Era su primera Nochebuena con Agustín... y con su bebé. Lo mejor de todo era que, por fin, conocería a Lily. La joven había aceptado pasar la fecha con ellos, un gesto que Marcela consideró profundamente bondadoso. Quiso interpretar el hecho de que Lily fuera a cenar a su casa, la casa de Agustín que, tras el mes concedido a Olga, habían vuelto a habitar como propia, como una señal de aceptación significativa de ambas partes.
Marcela se había propuesto hacer de esa casa su lugar; el apartamento que compartió con Humberto le parecía tan frío e impersonal, que lo alquiló para obtener un ingreso extra. Para su nuevo hogar, renovó el color de las paredes y algunos muebles, compuso desperfectos y cambió la decoración, únicamente conservó lo que perteneció a la abuela de Agustín, buscando mejores lugares para que luciera. De igual forma, tras pedírselo a él, quitó la foto de su boda con Olga. No guardaba ni una pizca de ganas de seguir contemplando la imagen y, pese a sentirse un poco infantil, la dejó bien envuelta en el armario.

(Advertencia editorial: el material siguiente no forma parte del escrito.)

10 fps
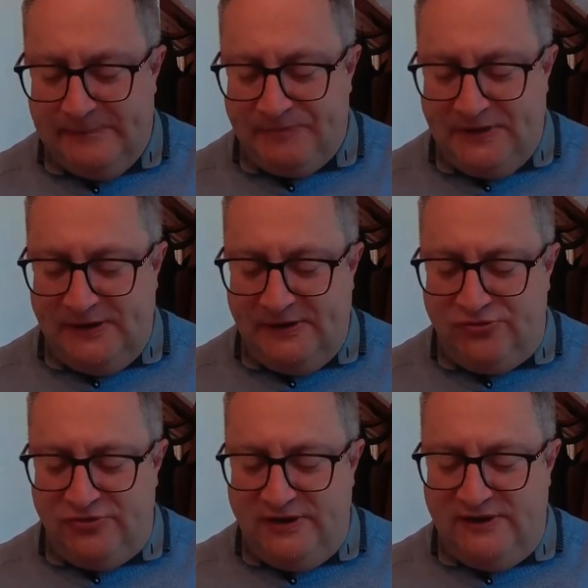And I'm going to
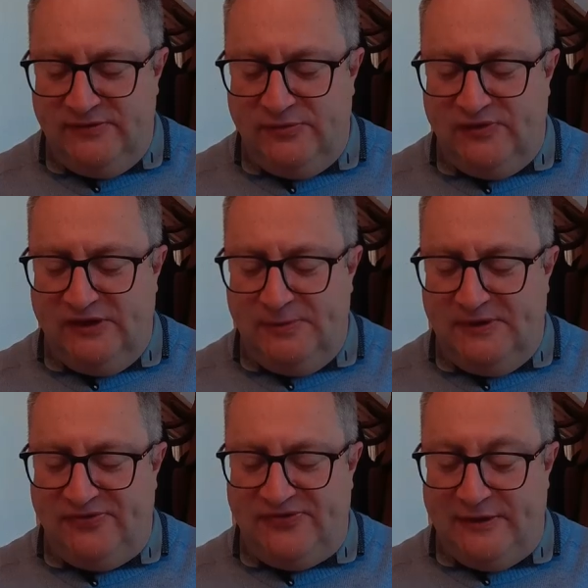try it with a little bit
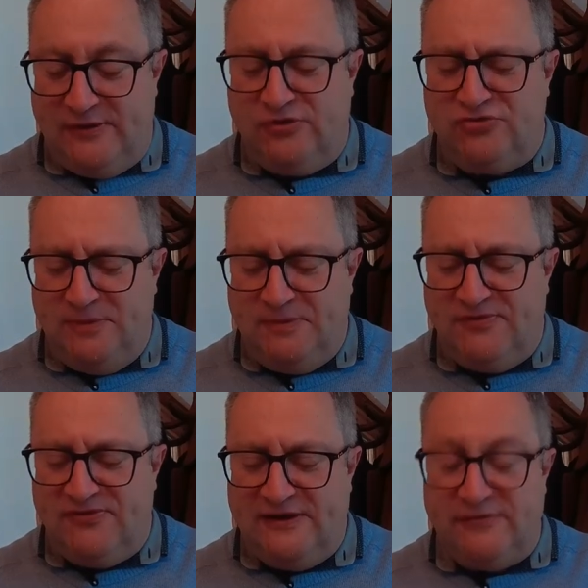of I'll try a bit of
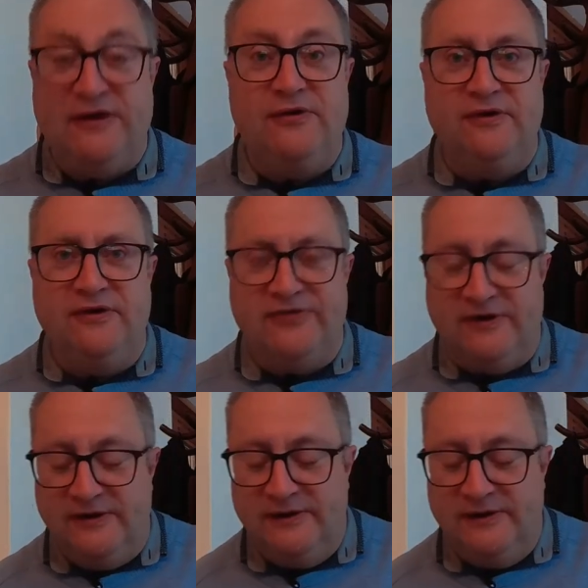sauerkraut on its own.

Agustín llegaría casi a la hora. Se lo había dicho: el trabajo no le permitiría liberarse antes de las siete. Mientras tanto, Marcela aprovechó el tiempo para ensayar en su mente, una y otra vez, la mejor manera de recibir a Lily.
Durante las semanas anteriores, la joven y su padre se habían encontrado en varias ocasiones, aunque todavía no se había presentado la oportunidad de que ella se integrara. Marcela lo entendía: Lily estaba devastada; haber sido víctima de un abusador le permitió empatizar profundamente con su proceso. Sabía que la joven necesitaba tiempo para sentirse entera nuevamente.
Sin embargo, la primera en llegar no fue Lily, sino su otra invitada.
Al abrir la puerta, no pudo evitar abrazarla.
—Hola Marce. Gracias por invitarme —dijo la abogada, recibiendo su gesto con poca efusividad.
Esa frialdad, tan de Sandra, que alguna vez interpretó como rechazo, en ese momento la hacía sonreír.
Al separarse, Marcela creyó notar un apocamiento que nunca vio en ella, como si quisiera hacerse pequeña para no desentonar. Conmovida, la invitó a pasar y cerró la puerta.
—Llegas temprano —sonrió, tras haberle dedicado una mueca de reprimenda—. Que bueno que viniste.
—Al contrario, que bueno que me invitaste. —Sandra llevó a la cocina la botella de vino blanco que cargaba. Luego, sacó una cajita de regalo de su bolsa y se la entregó con algo de vacilación.
—¿Qué es? —indagó Marcela, intrigada con aquel detalle. A continuación, lo abrió y, con delicadeza, agarró la delgada cadena dorada de la que pendían dos dijes estilizados en forma de niño y niña respectivamente. Vio a la mujer sintiendo el picor de la humedad en los ojos—. No era necesario. Pero, gracias.
—No sé si tu bebé será niño o niña, ahora ya tienes para cualquiera. Quién sabe, tal vez tu mecánico no quiera conformarse solo con una de esas criaturas ruidosas.